What the task asks: Should any entry include an image, skip the image and copy the entry exactly.

----- Records for the exercise

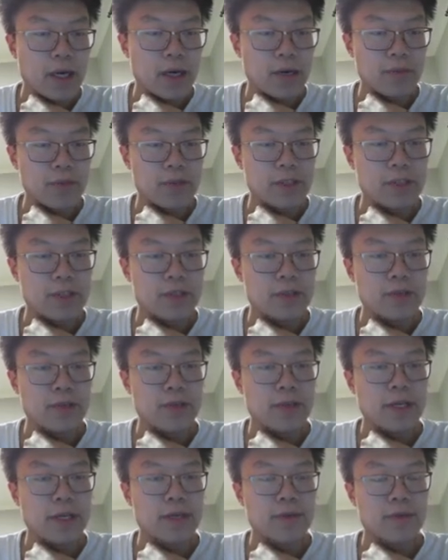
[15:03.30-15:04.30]
we could just
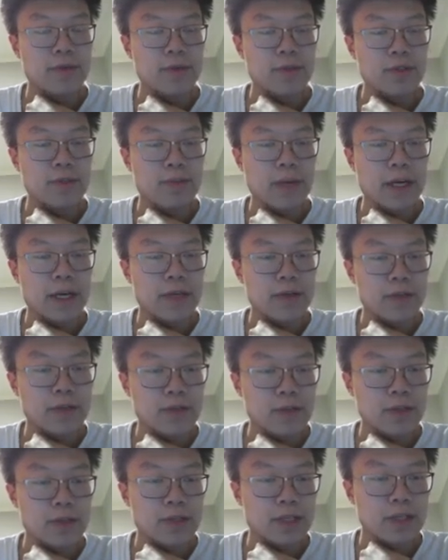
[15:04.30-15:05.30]
use binary
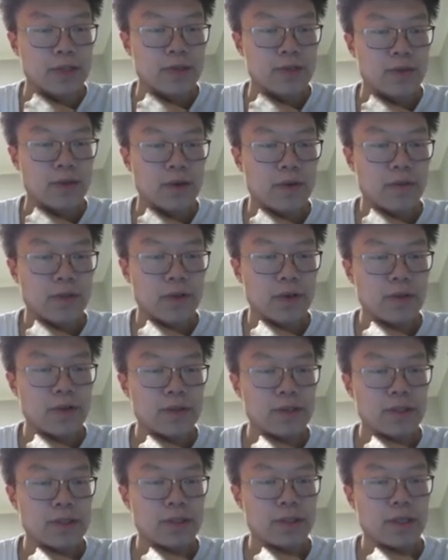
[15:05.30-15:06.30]
search now. So we have low
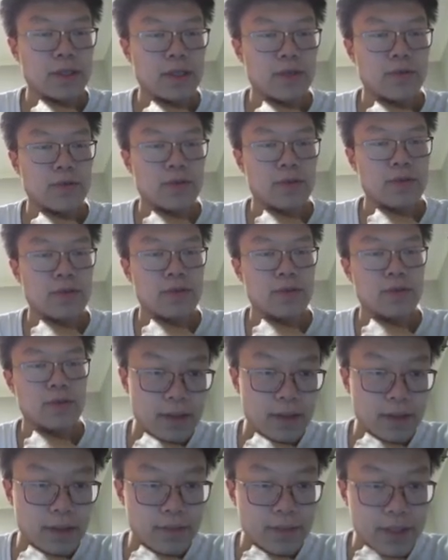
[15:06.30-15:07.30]
is going to equal to
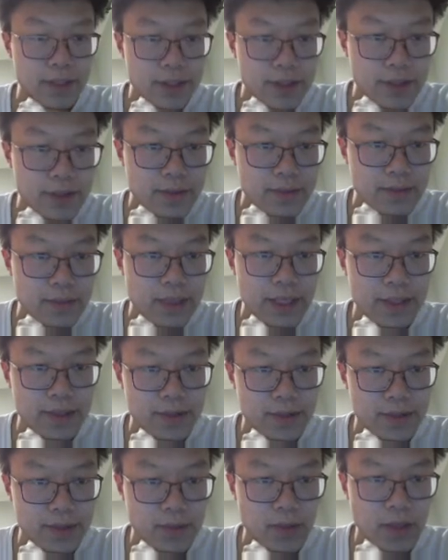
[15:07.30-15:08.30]
num digits
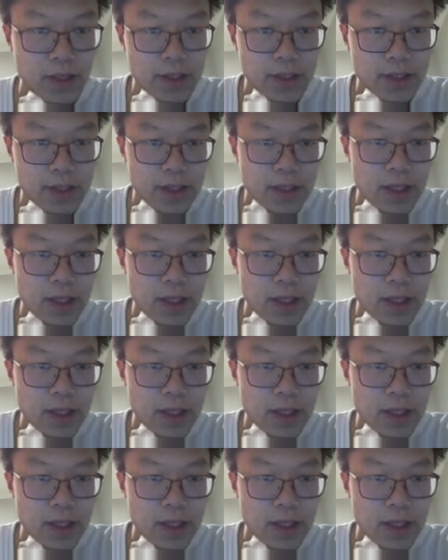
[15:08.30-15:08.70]
minus 1,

----------

Exercise response:
[15:03.30-15:04.30]
we could just
[15:04.30-15:05.30]
use binary
[15:05.30-15:06.30]
search now. So we have low
[15:06.30-15:07.30]
is going to equal to
[15:07.30-15:08.30]
num digits
[15:08.30-15:08.70]
minus 1,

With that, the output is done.